Restate each entry shown beneath this instruction, keeping its wording intact.

Stored entries:
::::

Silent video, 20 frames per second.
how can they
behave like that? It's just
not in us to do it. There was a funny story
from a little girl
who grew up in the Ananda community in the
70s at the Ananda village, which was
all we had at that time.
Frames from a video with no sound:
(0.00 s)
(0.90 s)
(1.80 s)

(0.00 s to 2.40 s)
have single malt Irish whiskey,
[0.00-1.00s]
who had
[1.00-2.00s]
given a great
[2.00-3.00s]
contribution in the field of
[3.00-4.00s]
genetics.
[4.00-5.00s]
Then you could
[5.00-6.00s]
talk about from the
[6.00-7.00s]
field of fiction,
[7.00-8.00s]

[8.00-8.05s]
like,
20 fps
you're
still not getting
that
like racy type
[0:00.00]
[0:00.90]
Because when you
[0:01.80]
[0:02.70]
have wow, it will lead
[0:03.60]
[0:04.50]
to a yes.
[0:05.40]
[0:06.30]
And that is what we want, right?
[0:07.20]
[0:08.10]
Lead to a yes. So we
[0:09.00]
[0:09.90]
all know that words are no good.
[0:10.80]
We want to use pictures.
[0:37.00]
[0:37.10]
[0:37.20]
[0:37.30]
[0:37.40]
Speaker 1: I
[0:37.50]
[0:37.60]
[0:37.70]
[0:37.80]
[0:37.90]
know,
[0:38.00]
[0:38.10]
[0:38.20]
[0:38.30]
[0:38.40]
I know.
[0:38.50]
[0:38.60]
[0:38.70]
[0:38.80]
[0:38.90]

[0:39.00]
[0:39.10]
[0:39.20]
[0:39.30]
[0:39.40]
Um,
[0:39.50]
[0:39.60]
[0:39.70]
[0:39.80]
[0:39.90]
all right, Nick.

::::

### EXPECTED ANSWER:
Silent video, 20 frames per second.
how can they
behave like that? It's just
not in us to do it. There was a funny story
from a little girl
who grew up in the Ananda community in the
70s at the Ananda village, which was
all we had at that time.
Frames from a video with no sound:
(0.00 s)
(0.90 s)
(1.80 s)

(0.00 s to 2.40 s)
have single malt Irish whiskey,
[0.00-1.00s]
who had
[1.00-2.00s]
given a great
[2.00-3.00s]
contribution in the field of
[3.00-4.00s]
genetics.
[4.00-5.00s]
Then you could
[5.00-6.00s]
talk about from the
[6.00-7.00s]
field of fiction,
[7.00-8.00s]

[8.00-8.05s]
like,
20 fps
you're
still not getting
that
like racy type
[0:00.00]
[0:00.90]
Because when you
[0:01.80]
[0:02.70]
have wow, it will lead
[0:03.60]
[0:04.50]
to a yes.
[0:05.40]
[0:06.30]
And that is what we want, right?
[0:07.20]
[0:08.10]
Lead to a yes. So we
[0:09.00]
[0:09.90]
all know that words are no good.
[0:10.80]
We want to use pictures.
[0:37.00]
[0:37.10]
[0:37.20]
[0:37.30]
[0:37.40]
Speaker 1: I
[0:37.50]
[0:37.60]
[0:37.70]
[0:37.80]
[0:37.90]
know,
[0:38.00]
[0:38.10]
[0:38.20]
[0:38.30]
[0:38.40]
I know.
[0:38.50]
[0:38.60]
[0:38.70]
[0:38.80]
[0:38.90]

[0:39.00]
[0:39.10]
[0:39.20]
[0:39.30]
[0:39.40]
Um,
[0:39.50]
[0:39.60]
[0:39.70]
[0:39.80]
[0:39.90]
all right, Nick.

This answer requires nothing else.